• [PROBLEM DETAILS]: Print the lines from the one containing "[0:04.17-0:05.21]" through the end of the material below, both included, exactly as they appear and without pictures.
........
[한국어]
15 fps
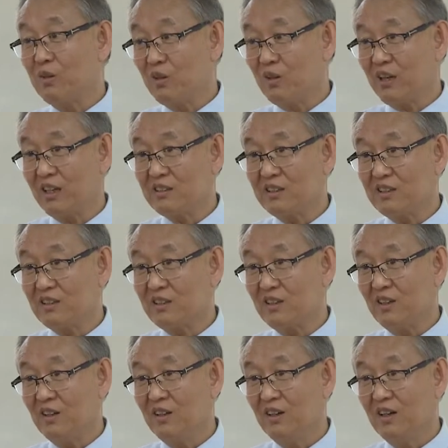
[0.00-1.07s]
필요를 했었어요.
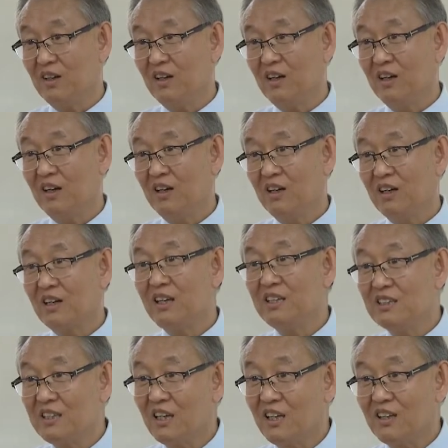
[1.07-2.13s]
그러나
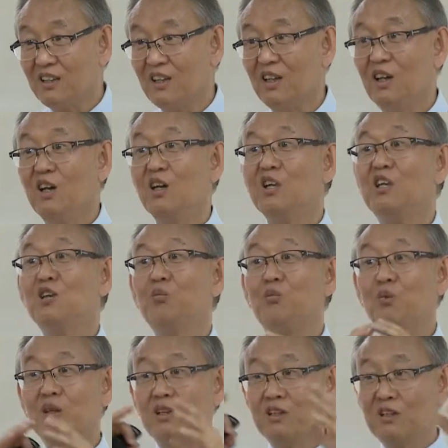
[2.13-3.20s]
이제는 이
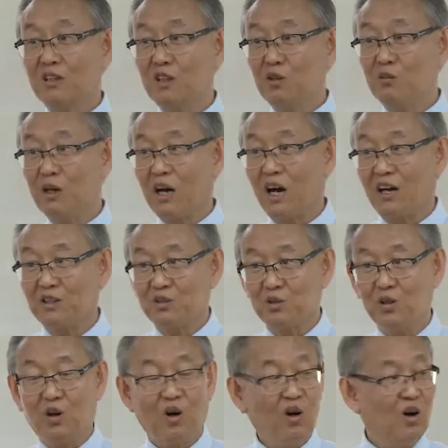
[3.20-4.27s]
빌링을
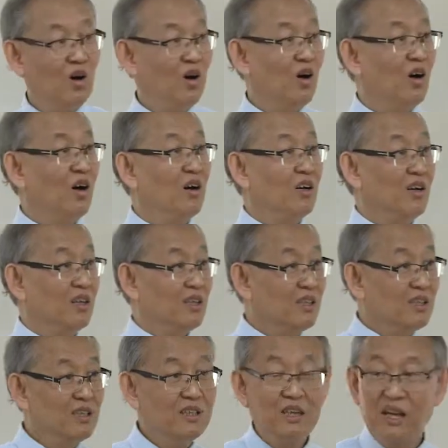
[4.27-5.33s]
넘어가가지고
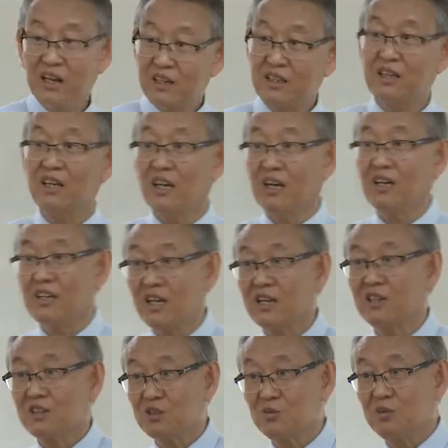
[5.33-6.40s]
이 헬스케어가
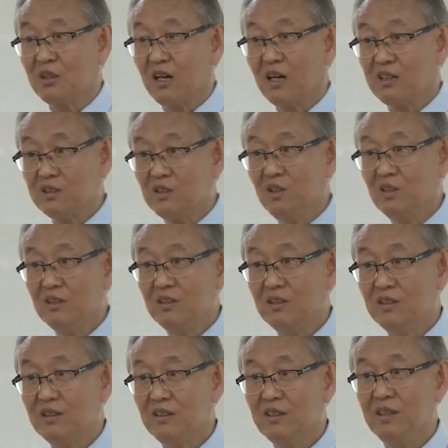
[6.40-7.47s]
되는 것입니다. 그죠?
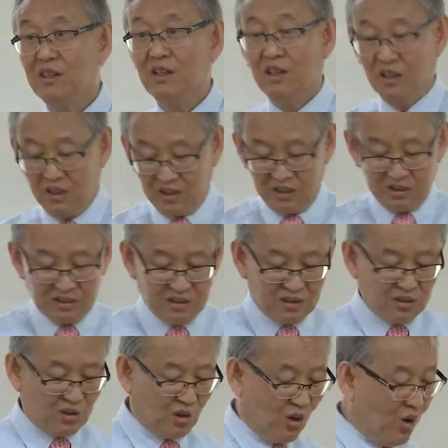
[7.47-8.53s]

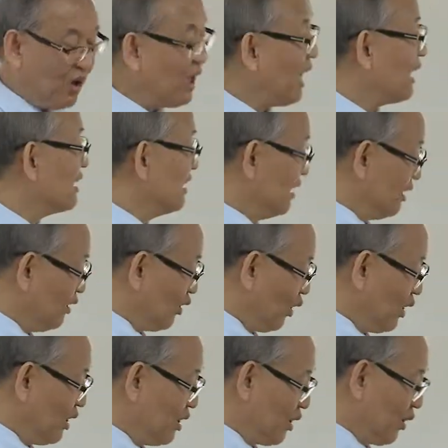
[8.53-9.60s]
저는 똑같은
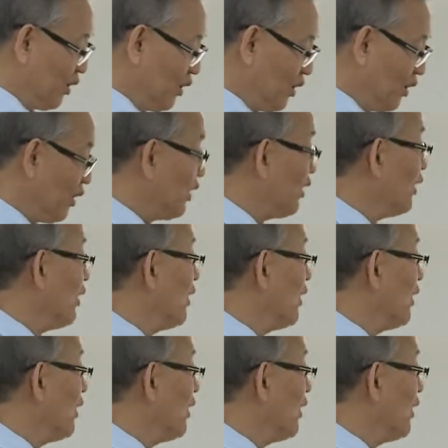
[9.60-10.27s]
논리로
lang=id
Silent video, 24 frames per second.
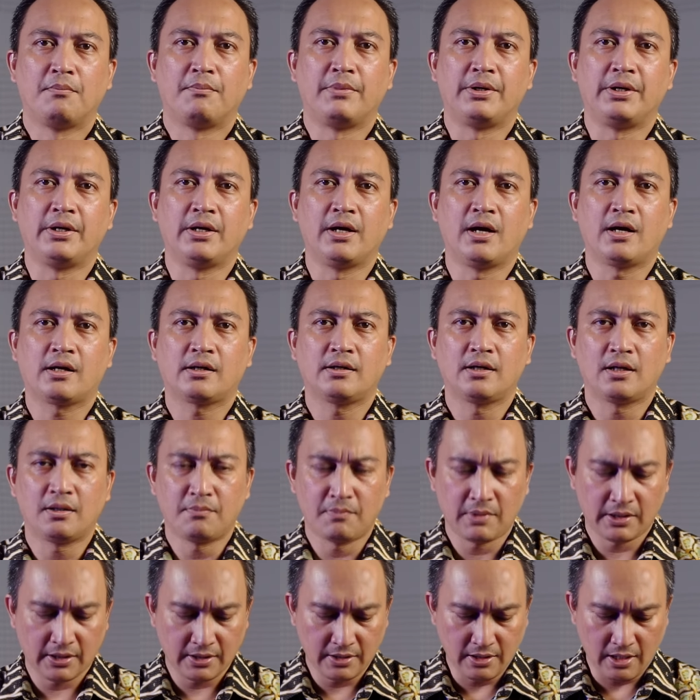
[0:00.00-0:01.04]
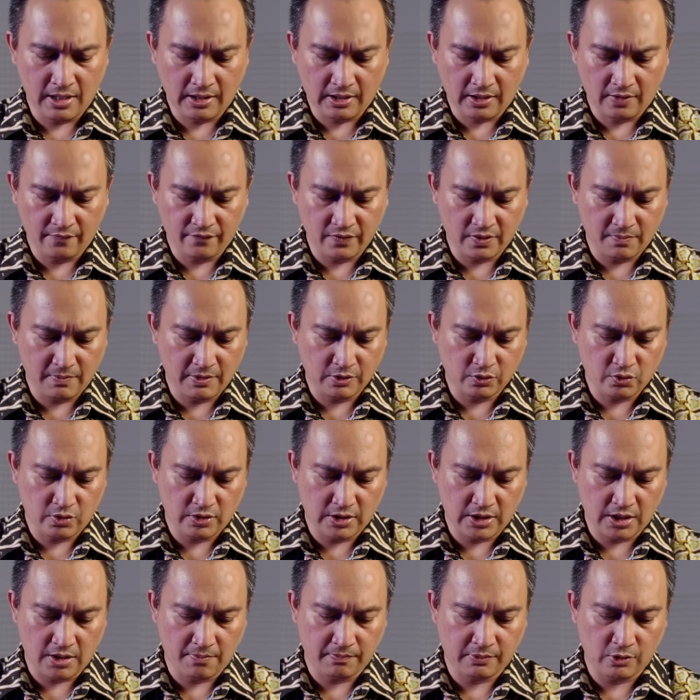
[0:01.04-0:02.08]
mendengar dan mengindahkan firman Tuhan
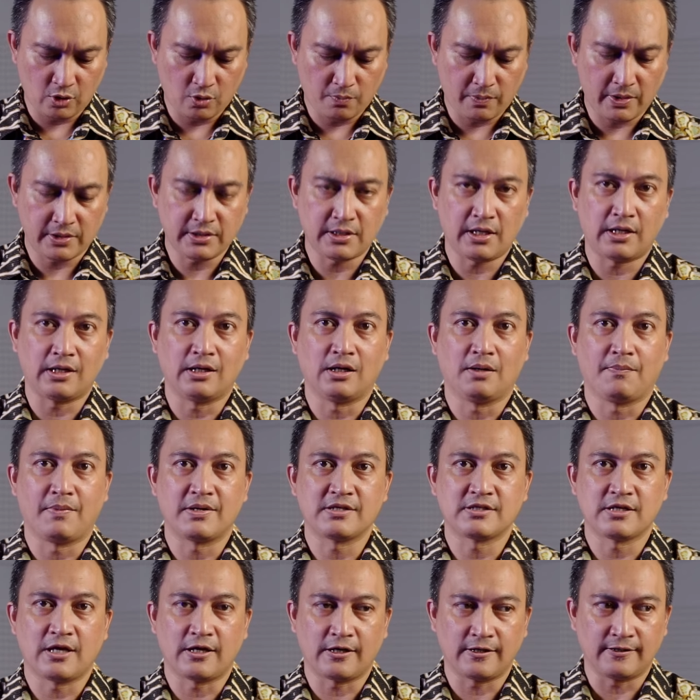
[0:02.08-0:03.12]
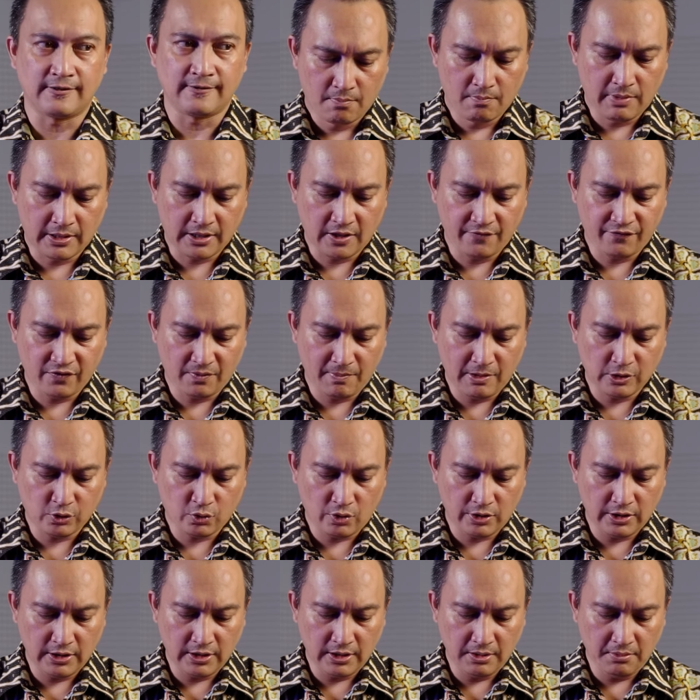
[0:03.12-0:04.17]
dalam kehidupan hari lepas hari. Bagian firman
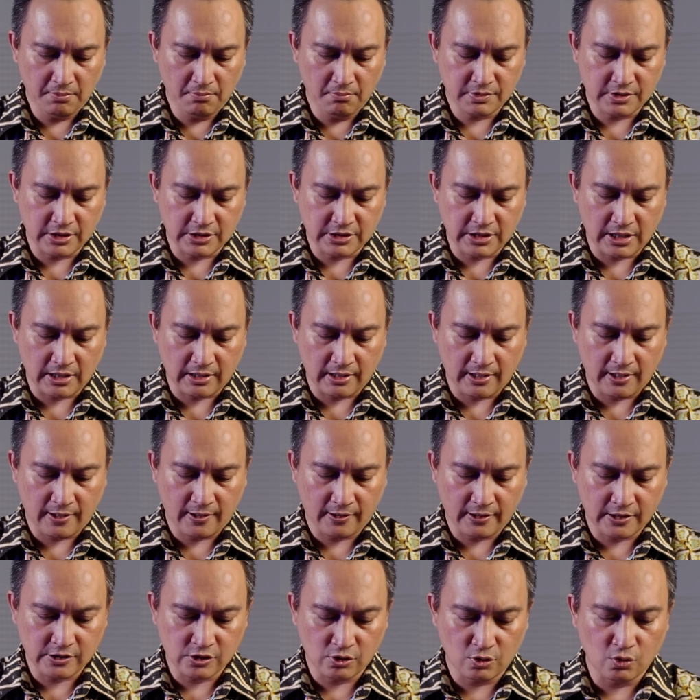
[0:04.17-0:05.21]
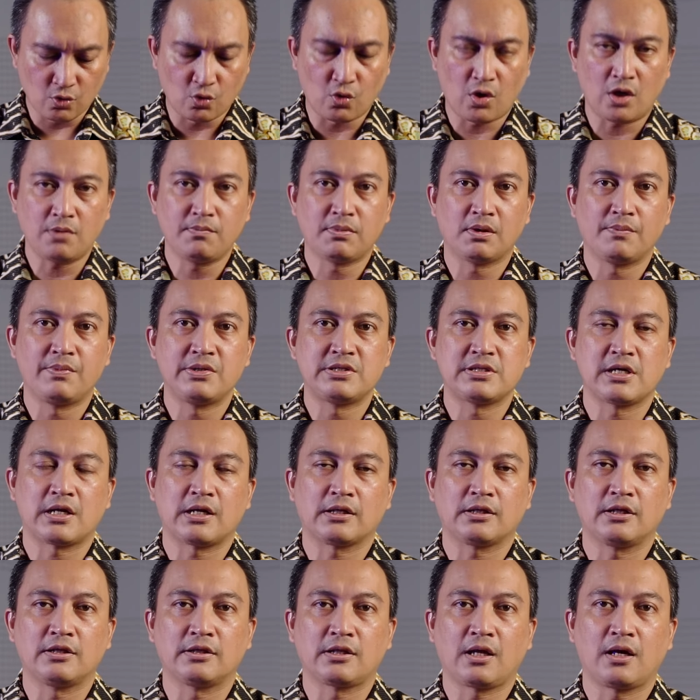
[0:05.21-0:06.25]
Tuhan ini secara keseluruhan berbicara
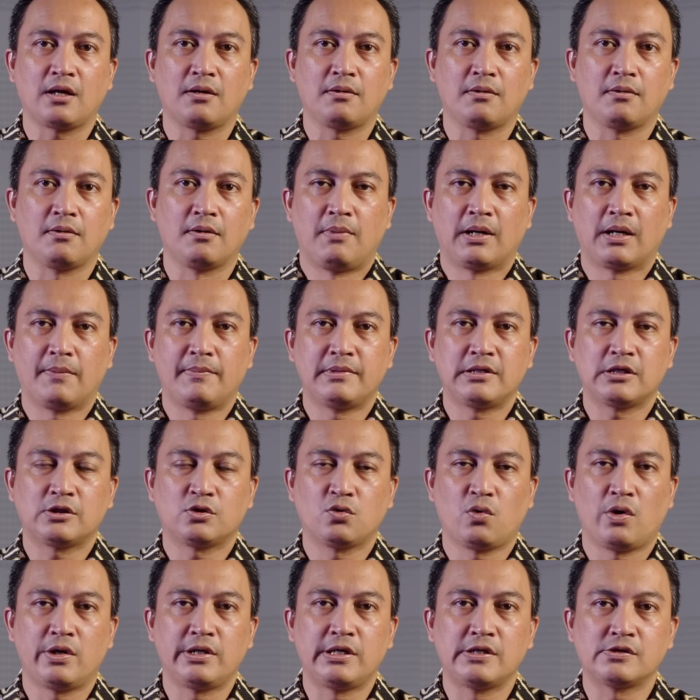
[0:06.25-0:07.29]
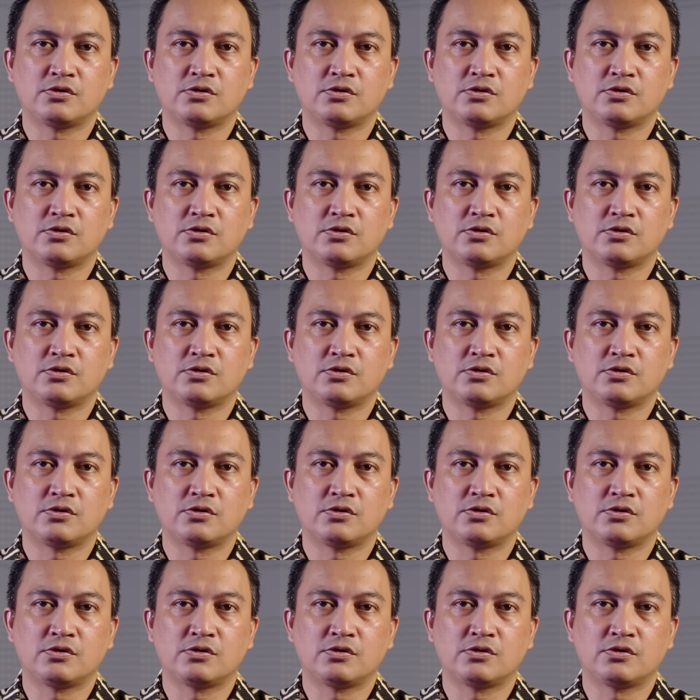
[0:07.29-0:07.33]
tentang bagaimana Tuhan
........
• [SOLUTION TO THE EXERCISE]:
[0:04.17-0:05.21]
[0:05.21-0:06.25]
Tuhan ini secara keseluruhan berbicara
[0:06.25-0:07.29]
[0:07.29-0:07.33]
tentang bagaimana Tuhan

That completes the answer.